- _PROVIDED DATA_
=== Begin Enclosure ===
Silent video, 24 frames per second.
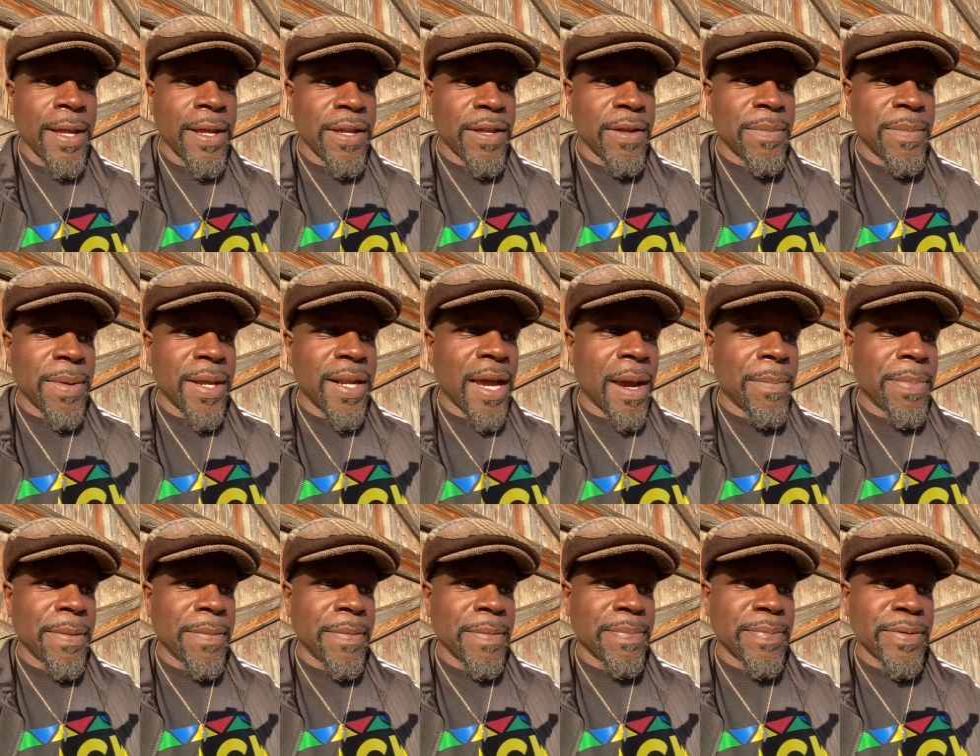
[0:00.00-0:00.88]
You may not
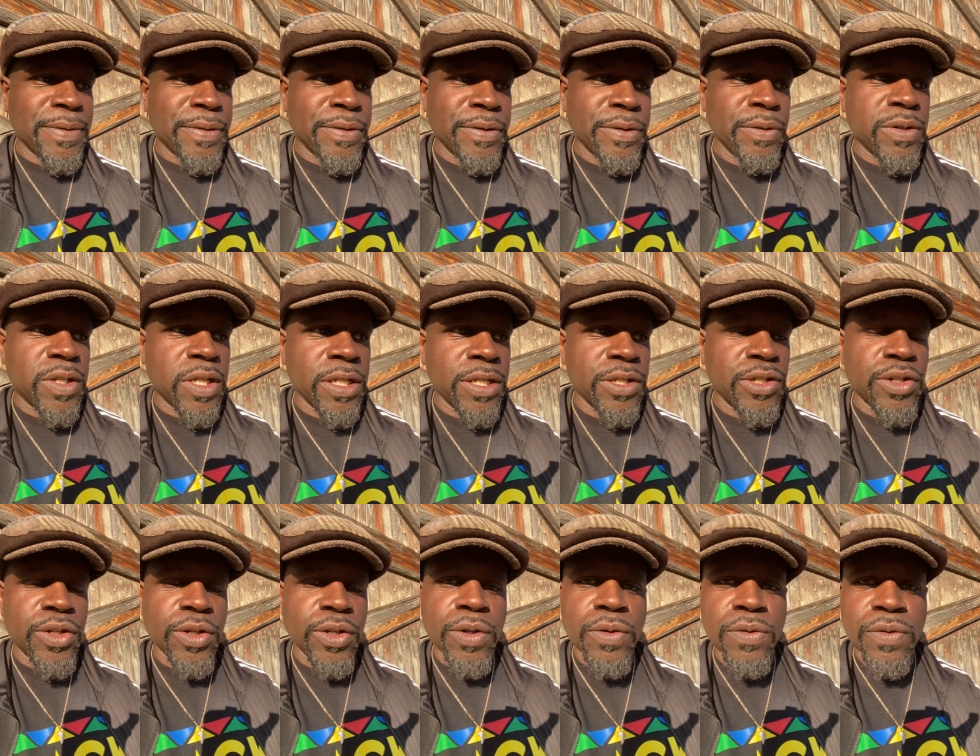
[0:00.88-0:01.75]
be producing
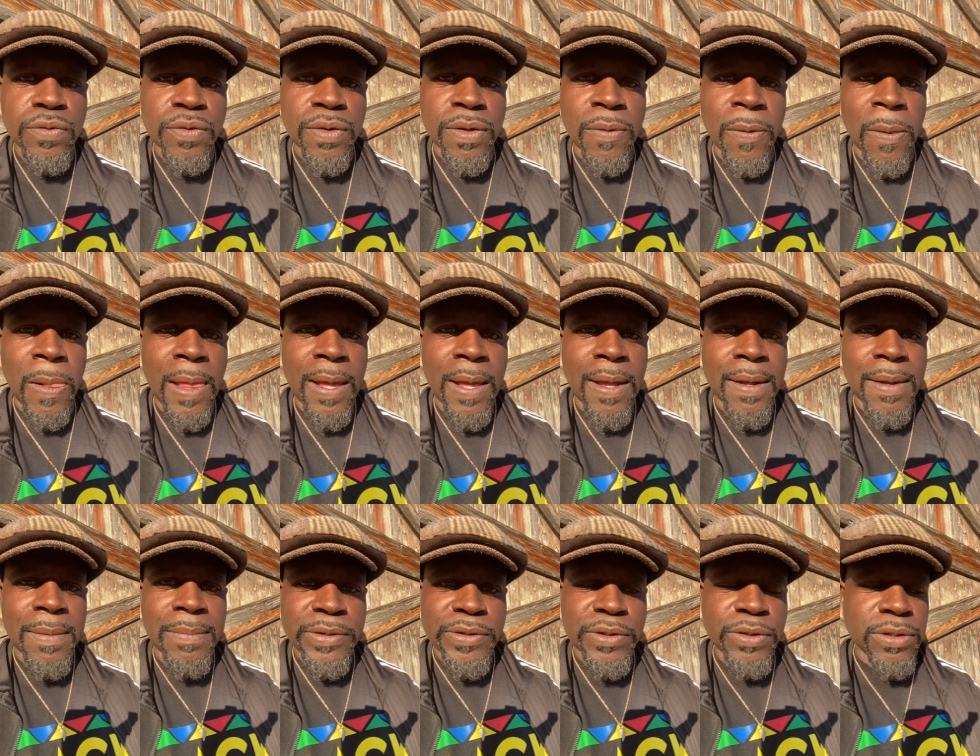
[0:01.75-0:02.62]
children,
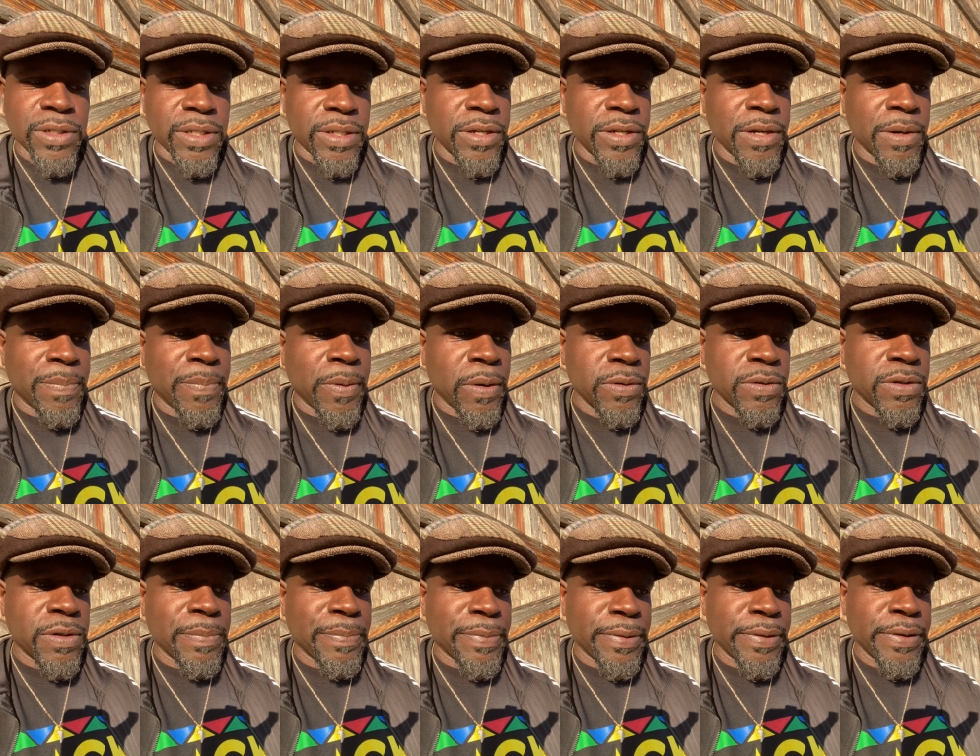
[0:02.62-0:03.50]
but you're still
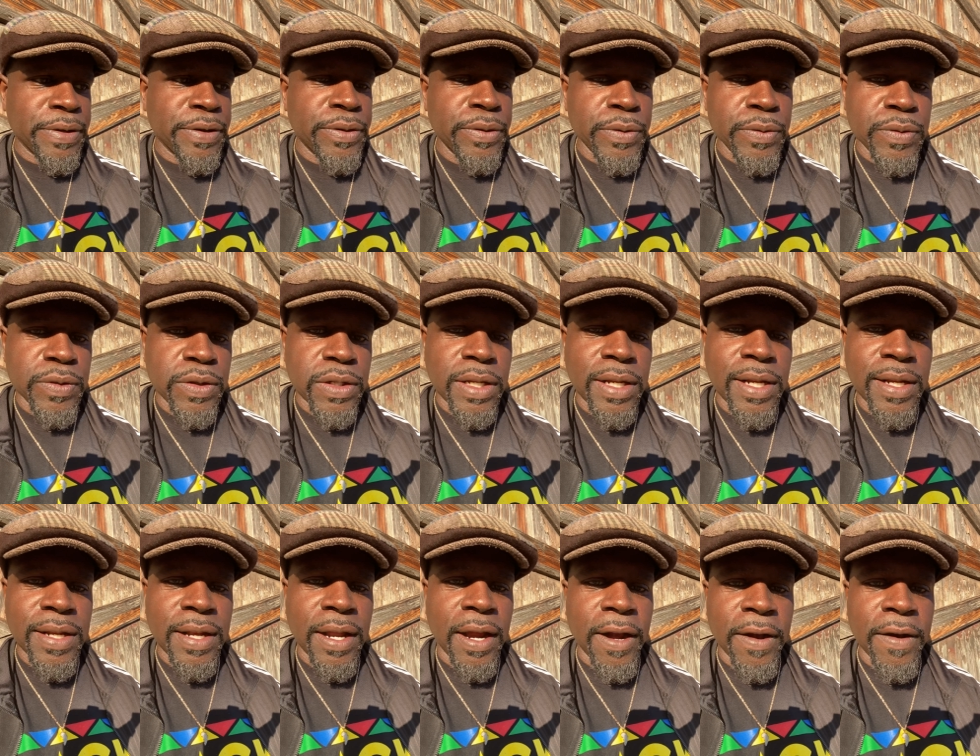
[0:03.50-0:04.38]
supposed to produce
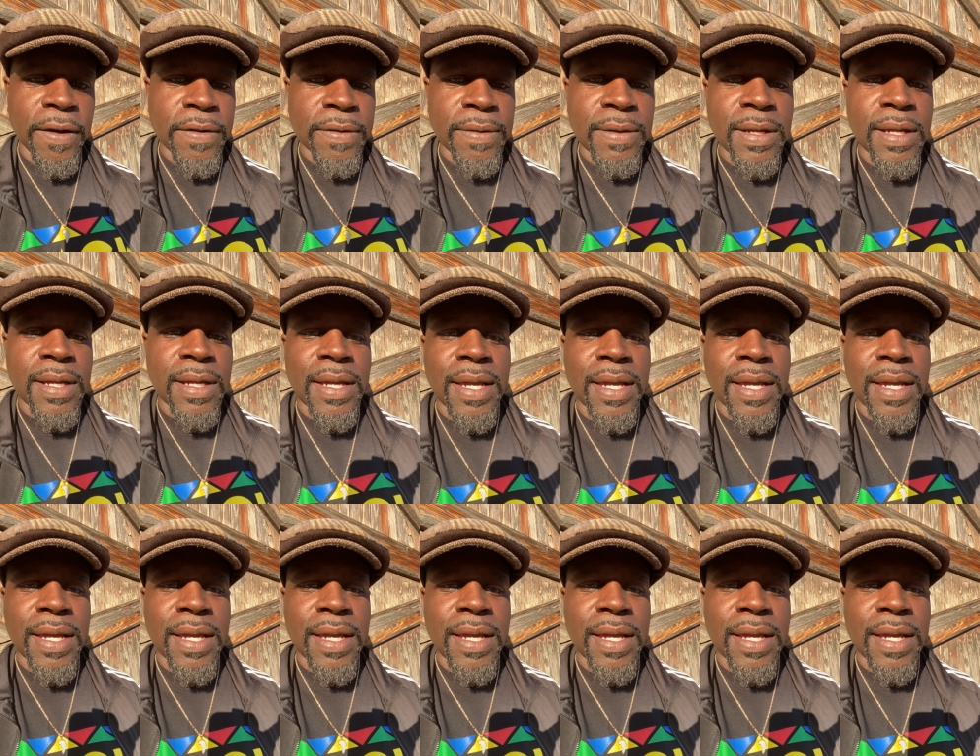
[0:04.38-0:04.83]
in the earth.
=== End Enclosure ===
- _ABOUT THIS TASK_
Output each line of the records exactly. Any picture is skipped.

- _RESPONSE AREA_
Silent video, 24 frames per second.
[0:00.00-0:00.88]
You may not
[0:00.88-0:01.75]
be producing
[0:01.75-0:02.62]
children,
[0:02.62-0:03.50]
but you're still
[0:03.50-0:04.38]
supposed to produce
[0:04.38-0:04.83]
in the earth.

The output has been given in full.